The suffering servant was the Jewish people as a nation.
This Kabbalistic notion has become a mainstream Jewish notion.
Now look at the Chagall  painting close up:
http://1.bp.blogspot.com/-3HyKqo3jDlE/U3Kd-hmHJcI/AAAAAAAABdQ/V2lovO5wD_w/s1600/2094732310089814684UlOOJR_fs.jpg
The inscription above Jesus is the word, Yeshu, a variant of  Jesus’ name, used in the Jewish scriptures, the Talmud.
In the Babylonian Talmud (the more authoritative Talmud), Yeshu is mentioned as the one who led Israel into apostasy and was rightfully hanged on the Passover.
He is said to have had five disciples and to have performed sorceries.
Contemporary scholars claim that this and other references to Yeshu are descriptions of someone else, but there is ample historical and other testimony that Yeshu is none other than Jesus.
The name expresses the hostility of post-Temple (post 70 AD) rabbinate to Jesus.
Yeshu is an acronym for Yima  (YE) + Shemo (SH) +  Wezikhro (W)  meaning, May his name and memory be stricken out.
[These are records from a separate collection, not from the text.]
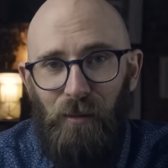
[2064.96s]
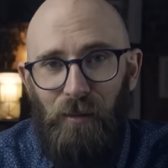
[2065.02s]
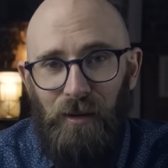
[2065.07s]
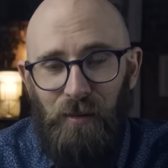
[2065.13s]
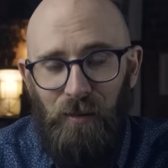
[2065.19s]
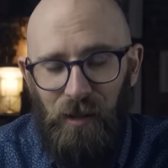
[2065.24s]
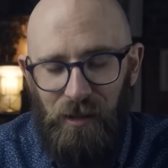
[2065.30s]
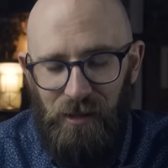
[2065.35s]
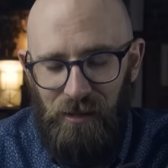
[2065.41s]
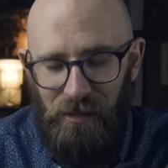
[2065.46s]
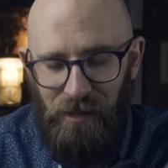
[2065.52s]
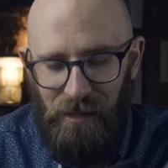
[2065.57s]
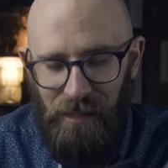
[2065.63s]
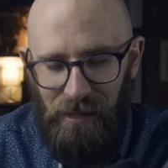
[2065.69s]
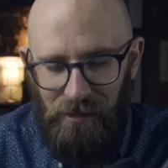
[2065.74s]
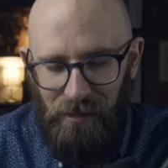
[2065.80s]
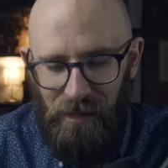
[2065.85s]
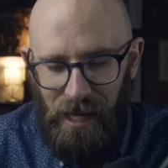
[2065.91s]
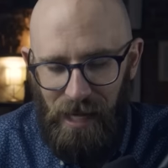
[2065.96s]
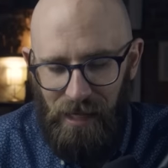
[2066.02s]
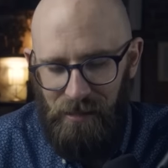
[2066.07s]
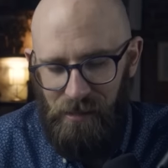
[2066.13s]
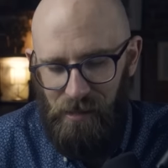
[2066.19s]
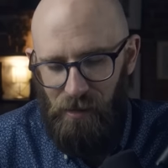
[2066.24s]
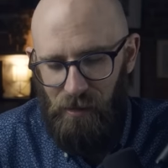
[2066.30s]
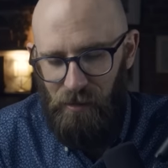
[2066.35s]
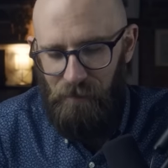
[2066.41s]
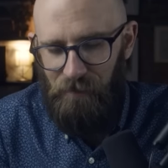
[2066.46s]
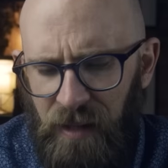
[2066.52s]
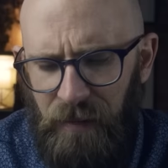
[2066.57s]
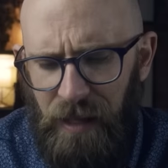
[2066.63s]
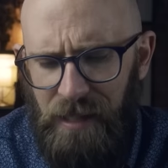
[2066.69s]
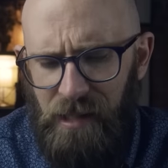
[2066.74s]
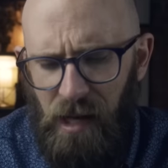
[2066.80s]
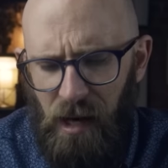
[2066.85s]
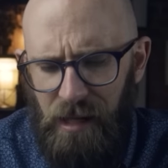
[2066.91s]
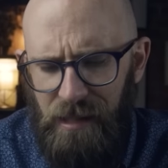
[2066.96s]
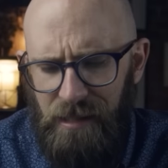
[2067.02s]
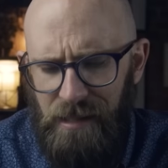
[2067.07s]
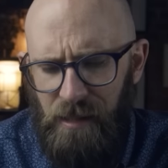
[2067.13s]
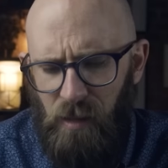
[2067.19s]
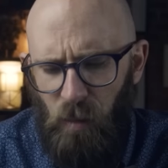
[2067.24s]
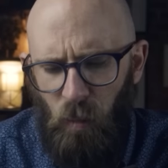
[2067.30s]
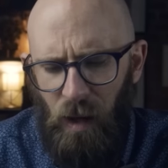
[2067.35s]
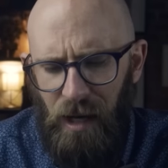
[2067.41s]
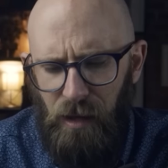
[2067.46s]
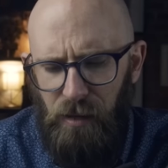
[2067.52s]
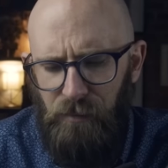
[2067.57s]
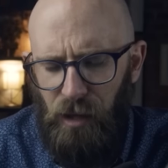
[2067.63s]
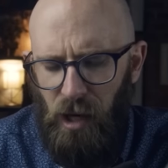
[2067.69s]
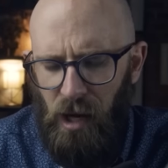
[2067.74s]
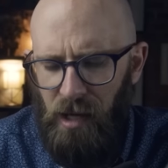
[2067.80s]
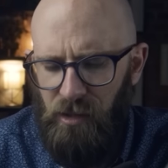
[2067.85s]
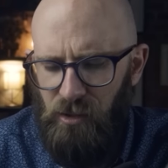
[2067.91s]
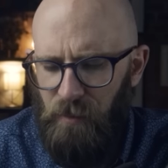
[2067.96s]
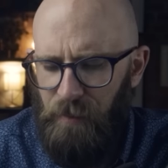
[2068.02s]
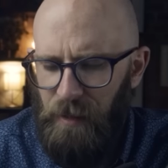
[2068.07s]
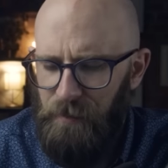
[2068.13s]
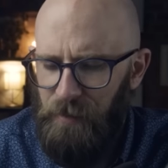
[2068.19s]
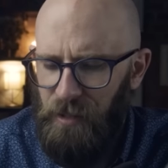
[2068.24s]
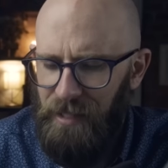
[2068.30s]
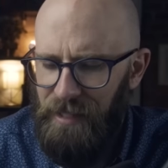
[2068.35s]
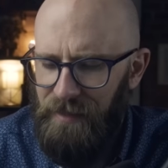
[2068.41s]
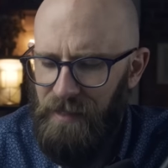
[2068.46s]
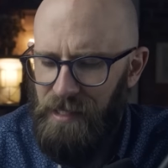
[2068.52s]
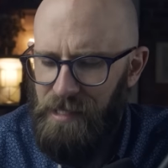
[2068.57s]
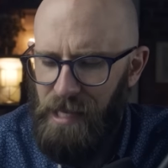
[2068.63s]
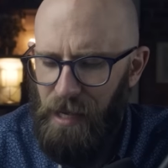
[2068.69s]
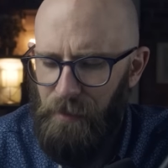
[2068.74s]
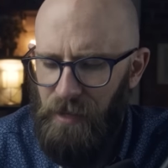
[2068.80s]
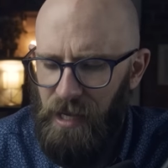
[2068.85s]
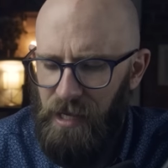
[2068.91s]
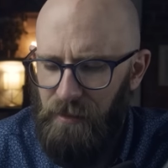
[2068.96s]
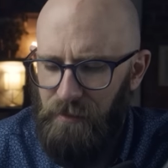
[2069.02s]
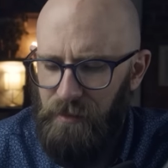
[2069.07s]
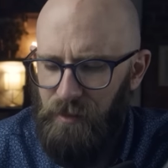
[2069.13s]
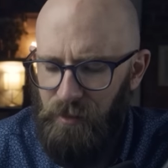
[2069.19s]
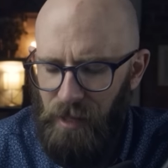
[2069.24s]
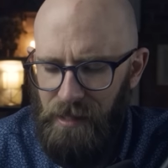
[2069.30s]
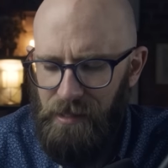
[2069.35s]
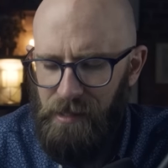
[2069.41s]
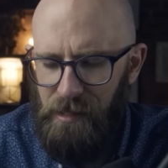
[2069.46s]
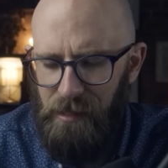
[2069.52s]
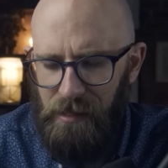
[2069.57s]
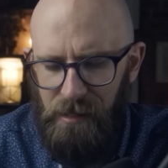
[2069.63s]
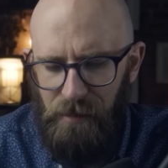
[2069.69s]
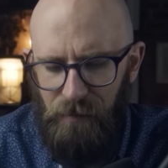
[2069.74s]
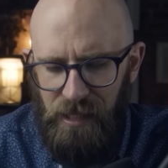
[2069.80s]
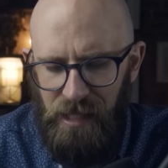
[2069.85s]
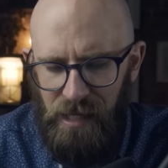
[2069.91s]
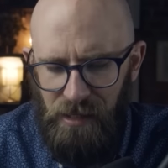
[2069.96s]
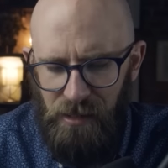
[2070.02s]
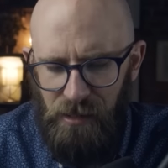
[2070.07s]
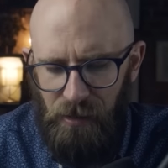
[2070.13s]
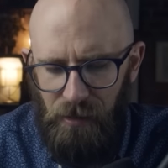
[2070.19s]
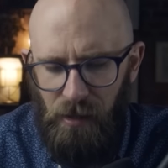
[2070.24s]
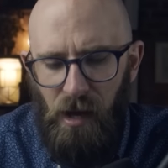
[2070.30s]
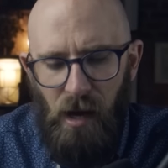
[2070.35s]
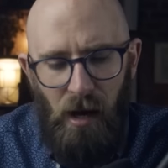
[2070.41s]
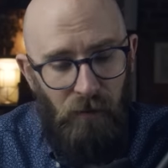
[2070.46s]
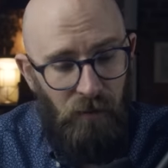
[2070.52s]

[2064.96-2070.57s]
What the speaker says: with what you can get your hands on. They targeted well over 100 people in this campaign of threats and intimidation,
How to reconcile this curse with the depiction of Jesus with tallit and with the turban, characteristic of ancient Jewish rabbis?
The Polish Hasidic tradition, for instance, embraced the notion of a tzaddik (compare with Sanskrit sadhaka) or holy man,  whose being in this world was so close to the divine as to resemble that of incarnate deity.
And it is this rabid anti-Christian, incarnational Hasidism that permeates the painting.
Whether Chagall fully knew what he was doing is debatable, but Francis surely does.

Francis’ public embrace of  this anti- Christian art cannot be accidental.

He is too well-educated and, as we can see from his wildly popular sound-bytes, too well-versed in public relations.